On the Pros and Cons of Active Learning for Moral Preference Elicitation
Vijay Keswani, Vincent Conitzer, Hoda Heidari, Jana Schaich Borg, Walter Sinnott-Armstrong
TL;DR
This work questions the effectiveness of active learning for eliciting moral preferences by formalizing preferences with a utility function $u(x)$ and observing responses via $R(x,x')$, then evaluating two active-learning approaches (version-space and Bayesian BALD) against random querying under moral-specific challenges. Using simulations that introduce preference instability, model misspecification, and noise, the study shows that active learning can outperform random querying in small, stable, and well-specified regimes, but can underperform when instability or misspecification are pronounced or when feature dimensionality is high. The results stress the need for context-aware deployment and robust, adaptable elicitation strategies for moral judgments, especially in high-stakes domains like organ allocation or autonomous systems. The findings motivate cautious use of active learning and call for human-subject studies to quantify how often the moral-preference assumptions are violated in practice and how to design more resilient elicitation methods.
Abstract
Computational preference elicitation methods are tools used to learn people's preferences quantitatively in a given context. Recent works on preference elicitation advocate for active learning as an efficient method to iteratively construct queries (framed as comparisons between context-specific cases) that are likely to be most informative about an agent's underlying preferences.
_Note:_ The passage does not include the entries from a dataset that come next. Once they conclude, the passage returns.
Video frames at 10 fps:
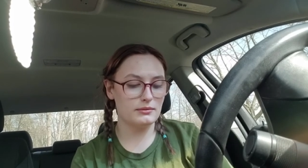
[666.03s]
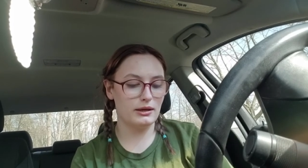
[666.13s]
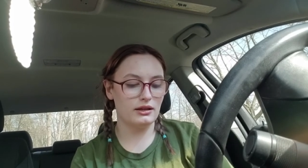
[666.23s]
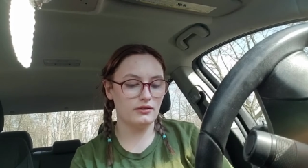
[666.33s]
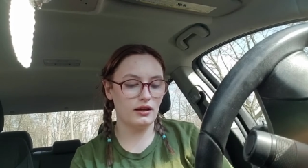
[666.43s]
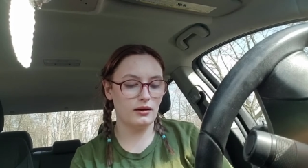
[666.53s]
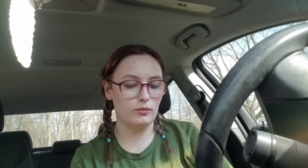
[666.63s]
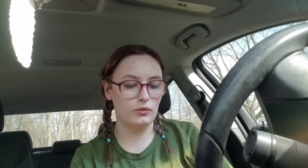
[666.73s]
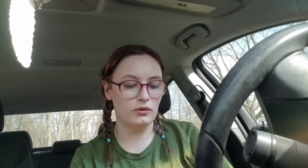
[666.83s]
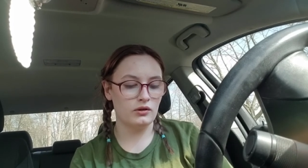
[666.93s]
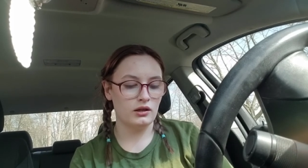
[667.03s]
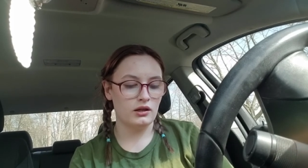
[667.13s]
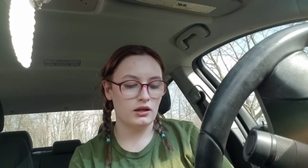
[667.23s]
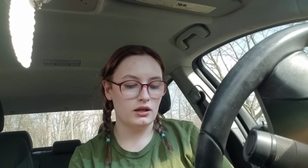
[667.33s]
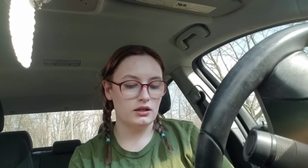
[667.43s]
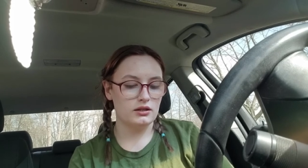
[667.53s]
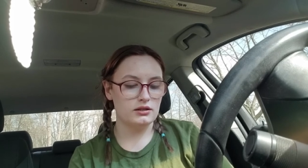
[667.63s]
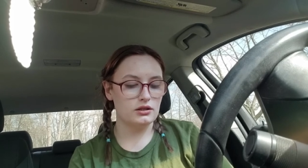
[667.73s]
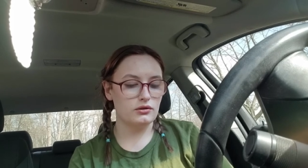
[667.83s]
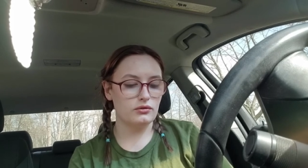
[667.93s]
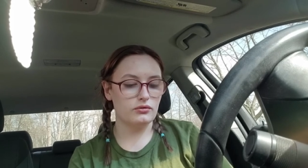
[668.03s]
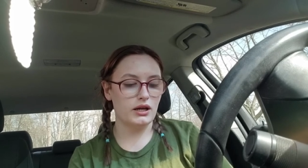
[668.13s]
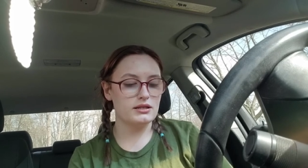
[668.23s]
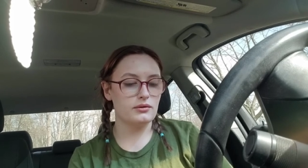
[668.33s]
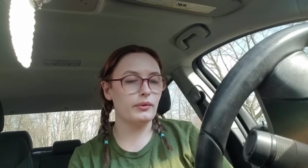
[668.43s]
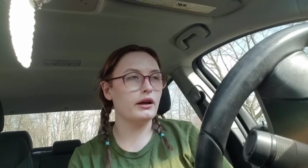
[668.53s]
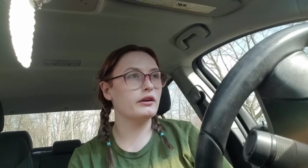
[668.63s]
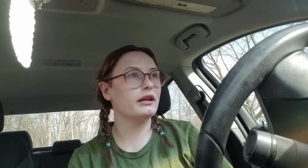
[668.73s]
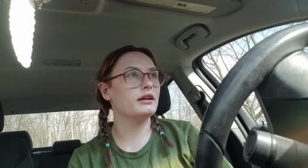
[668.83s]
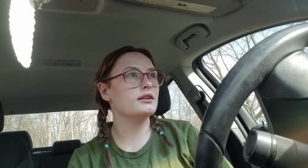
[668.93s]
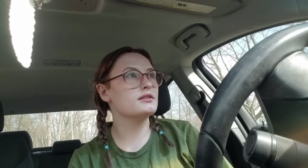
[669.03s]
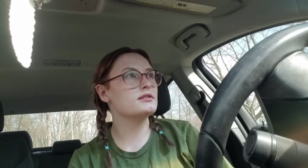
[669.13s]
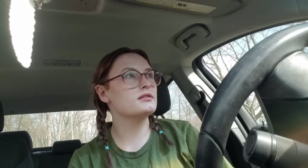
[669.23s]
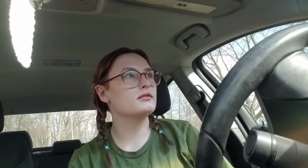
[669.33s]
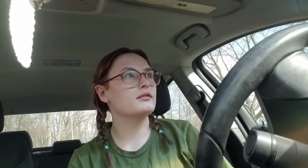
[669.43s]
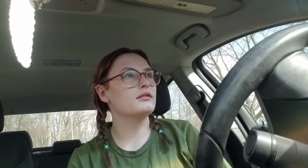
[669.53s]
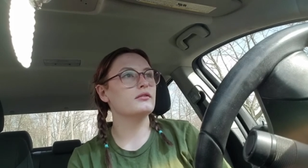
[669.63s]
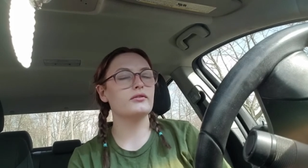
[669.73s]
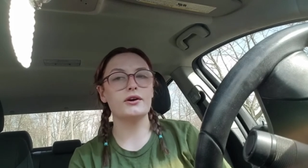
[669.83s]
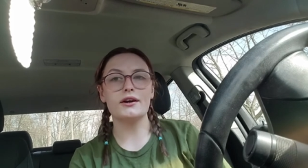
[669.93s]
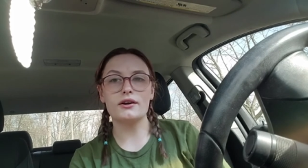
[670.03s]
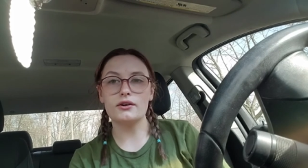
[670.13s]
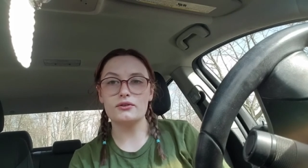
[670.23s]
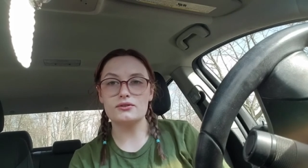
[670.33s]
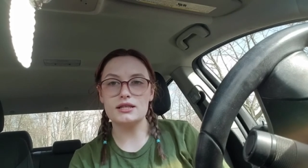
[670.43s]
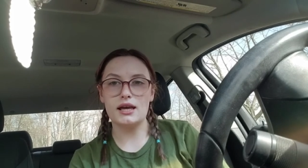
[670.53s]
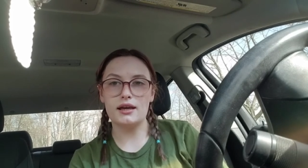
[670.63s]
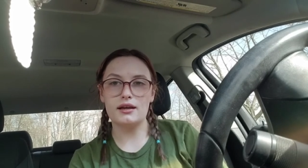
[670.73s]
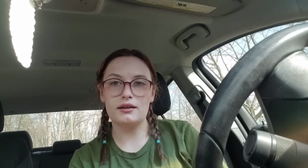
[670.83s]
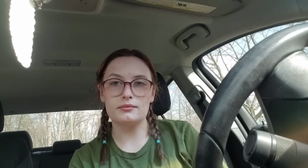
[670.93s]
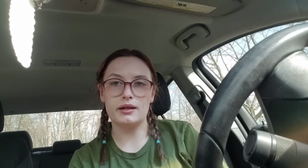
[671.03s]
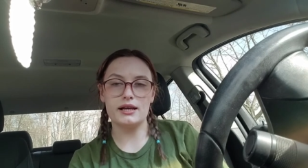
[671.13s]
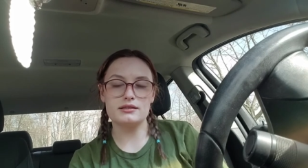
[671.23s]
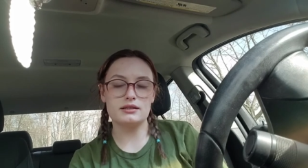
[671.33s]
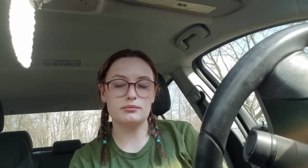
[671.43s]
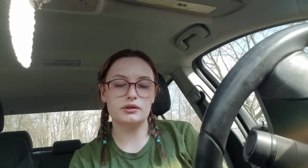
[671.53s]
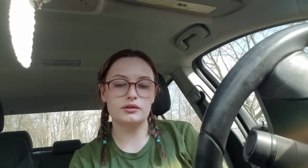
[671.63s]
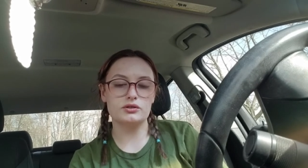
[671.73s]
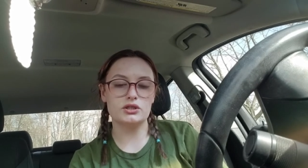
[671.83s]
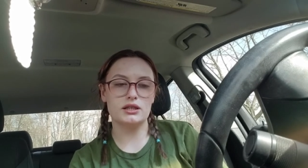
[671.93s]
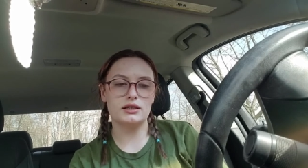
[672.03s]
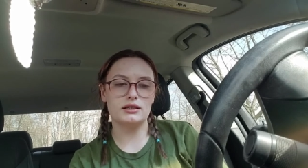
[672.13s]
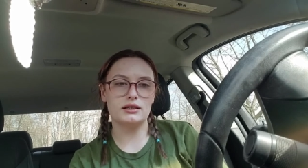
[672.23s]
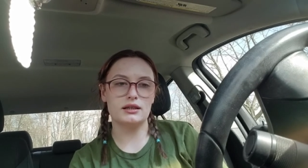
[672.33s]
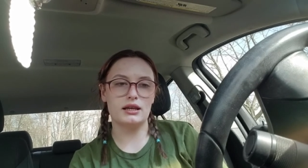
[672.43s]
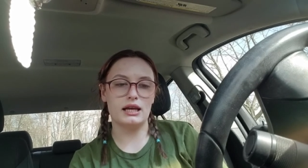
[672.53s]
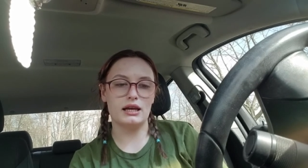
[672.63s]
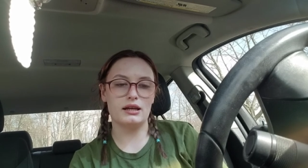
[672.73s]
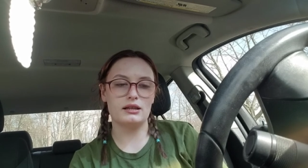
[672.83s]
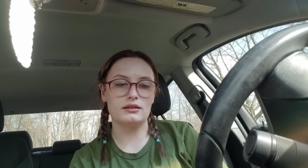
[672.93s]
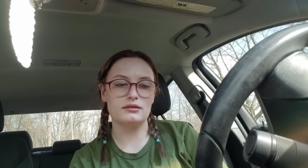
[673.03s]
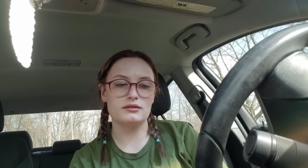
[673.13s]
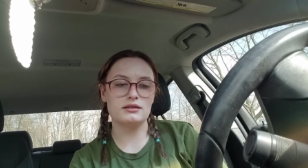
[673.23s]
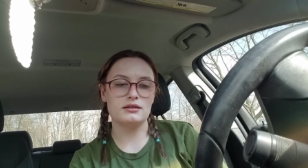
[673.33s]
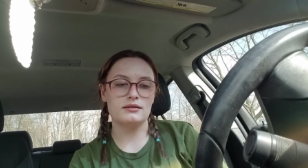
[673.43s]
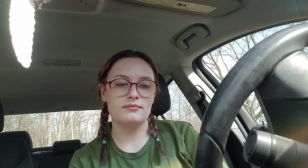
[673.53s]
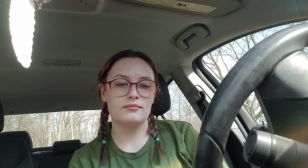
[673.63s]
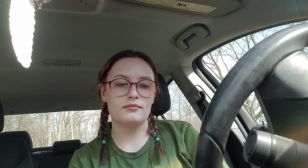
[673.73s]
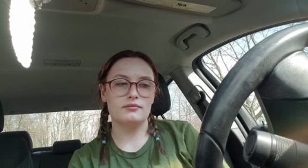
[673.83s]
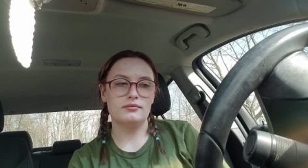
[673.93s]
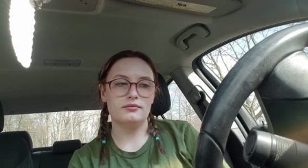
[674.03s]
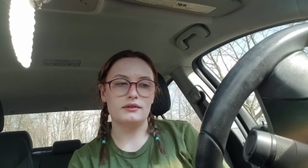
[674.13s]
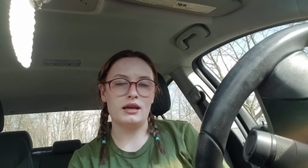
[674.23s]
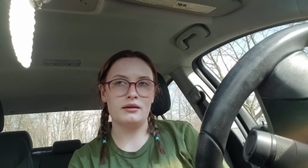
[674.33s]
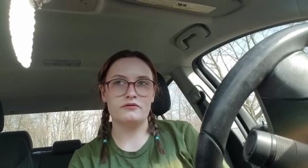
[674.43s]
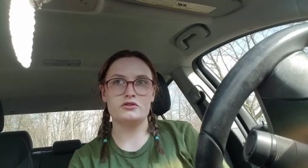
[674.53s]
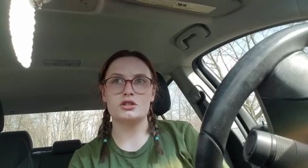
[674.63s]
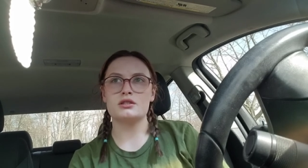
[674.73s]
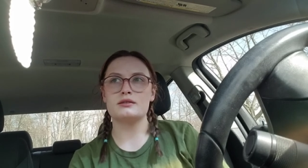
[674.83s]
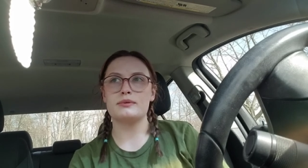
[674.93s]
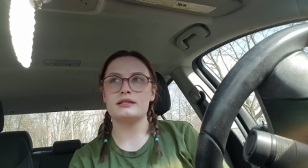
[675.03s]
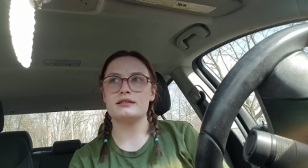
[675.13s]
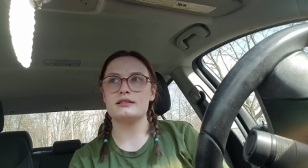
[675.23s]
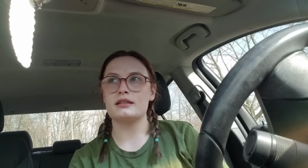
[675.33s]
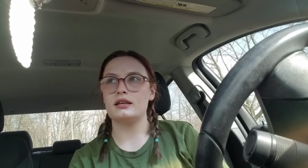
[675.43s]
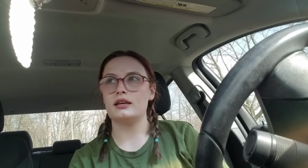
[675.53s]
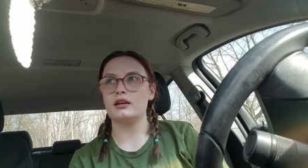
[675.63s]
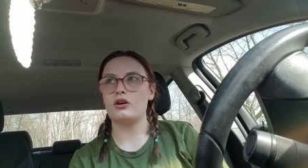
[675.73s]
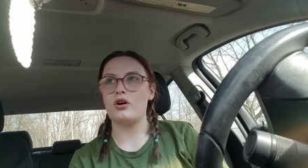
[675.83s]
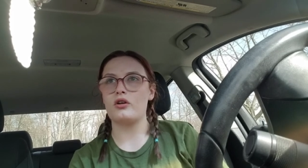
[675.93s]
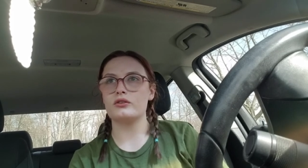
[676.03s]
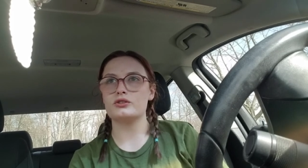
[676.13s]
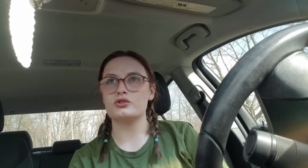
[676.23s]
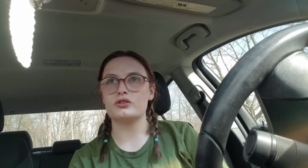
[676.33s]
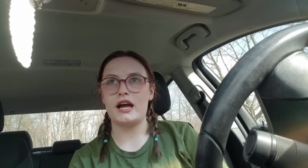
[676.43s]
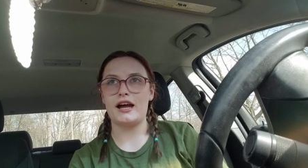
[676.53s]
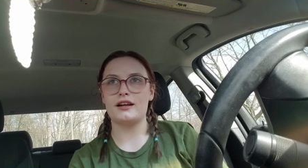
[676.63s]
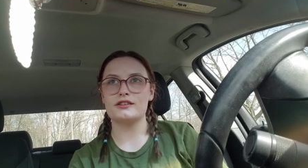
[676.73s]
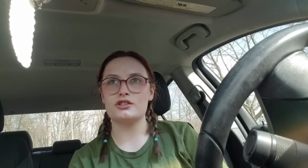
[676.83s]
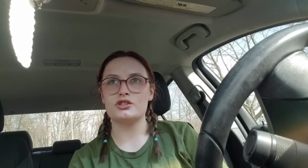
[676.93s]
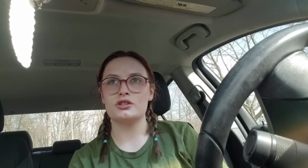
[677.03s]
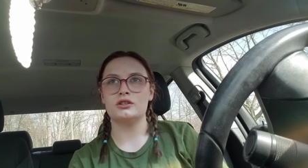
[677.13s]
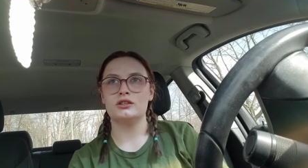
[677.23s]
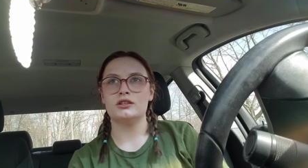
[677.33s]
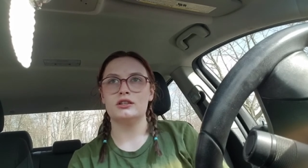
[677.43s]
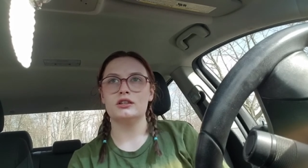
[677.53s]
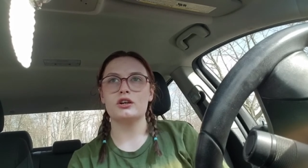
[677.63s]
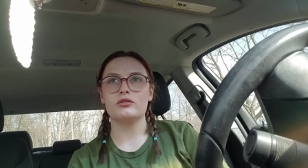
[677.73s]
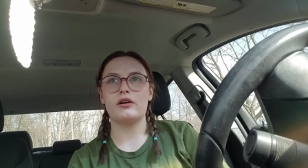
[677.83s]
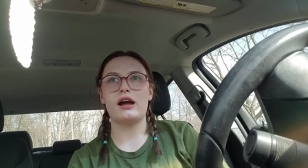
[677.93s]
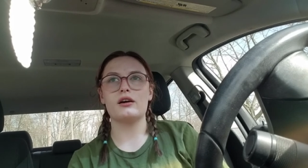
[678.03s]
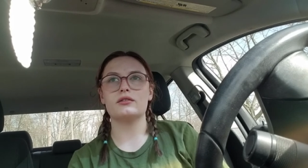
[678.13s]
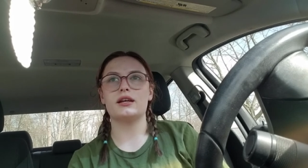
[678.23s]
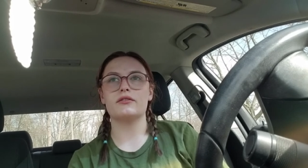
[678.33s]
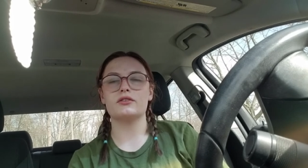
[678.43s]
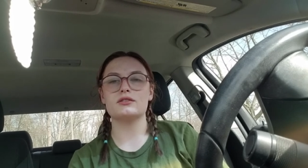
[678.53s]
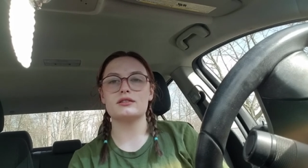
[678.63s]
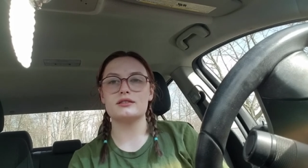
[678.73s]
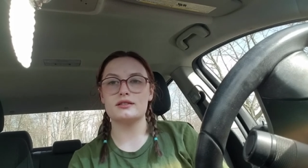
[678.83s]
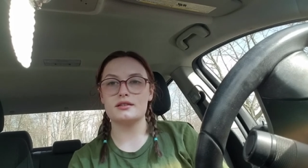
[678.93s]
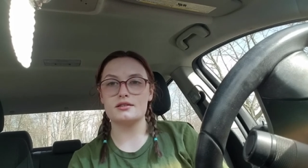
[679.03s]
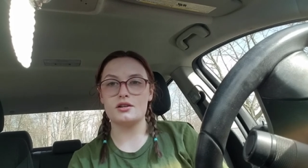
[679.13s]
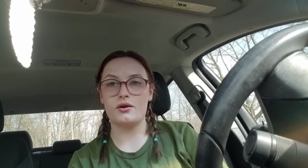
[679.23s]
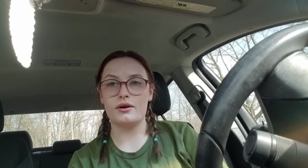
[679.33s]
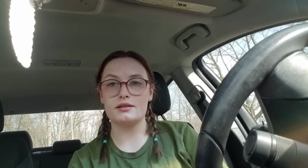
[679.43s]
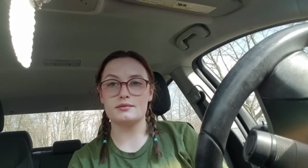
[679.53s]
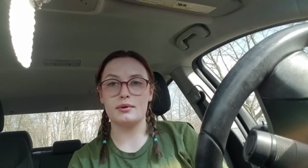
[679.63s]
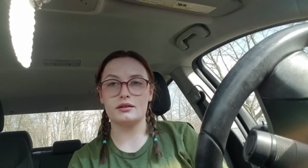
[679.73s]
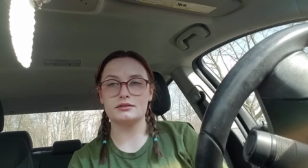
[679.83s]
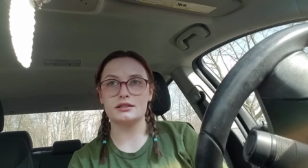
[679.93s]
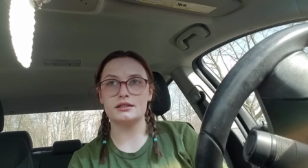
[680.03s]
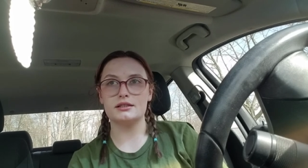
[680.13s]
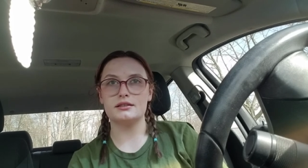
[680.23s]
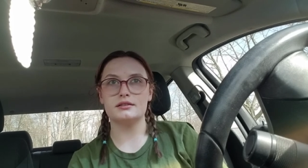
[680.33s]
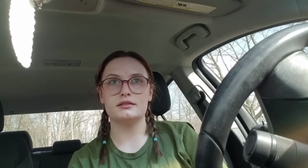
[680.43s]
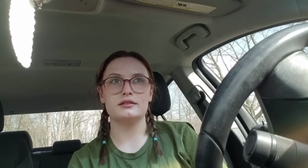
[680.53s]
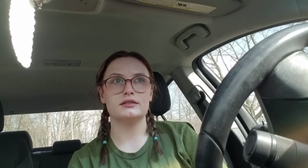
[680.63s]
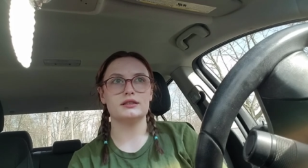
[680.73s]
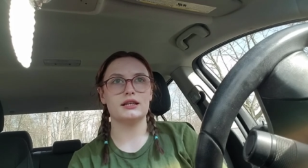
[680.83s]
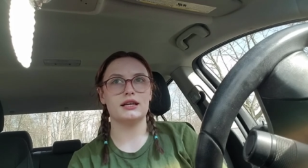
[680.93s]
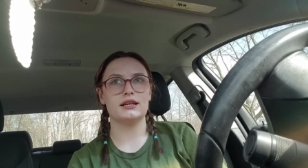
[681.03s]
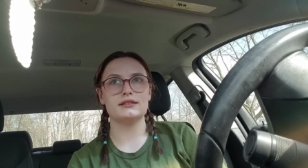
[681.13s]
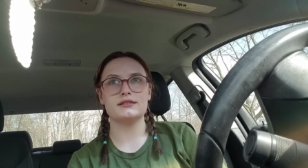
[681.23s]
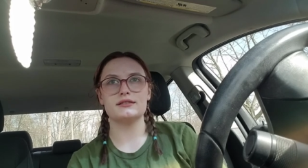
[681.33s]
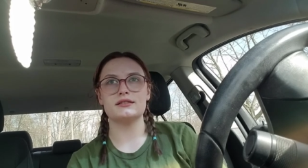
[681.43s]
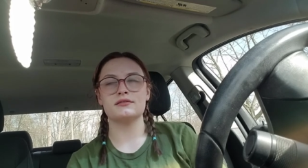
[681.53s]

make them to raise awareness for Earth Day and plastic pollution and I've just been seeing all the trash around ever since the snow has melted and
In this work, we argue that the use of active learning for moral preference elicitation relies on certain assumptions about the underlying moral preferences, which can be violated in practice. Specifically, we highlight the following common assumptions (a) preferences are stable over time and not sensitive to the sequence of presented queries, (b) the appropriate hypothesis class is chosen to model moral preferences, and (c) noise in the agent's responses is limited. While these assumptions can be appropriate for preference elicitation in certain domains, prior research on moral psychology suggests they may not be valid for moral judgments. Through a synthetic simulation of preferences that violate the above assumptions, we observe that active learning can have similar or worse performance than a basic random query selection method in certain settings. Yet, simulation results also demonstrate that active learning can still be viable if the degree of instability or noise is relatively small and when the agent's preferences can be approximately represented with the hypothesis class used for learning. Our study highlights the nuances associated with effective moral preference elicitation in practice and advocates for the cautious use of active learning as a methodology to learn moral preferences.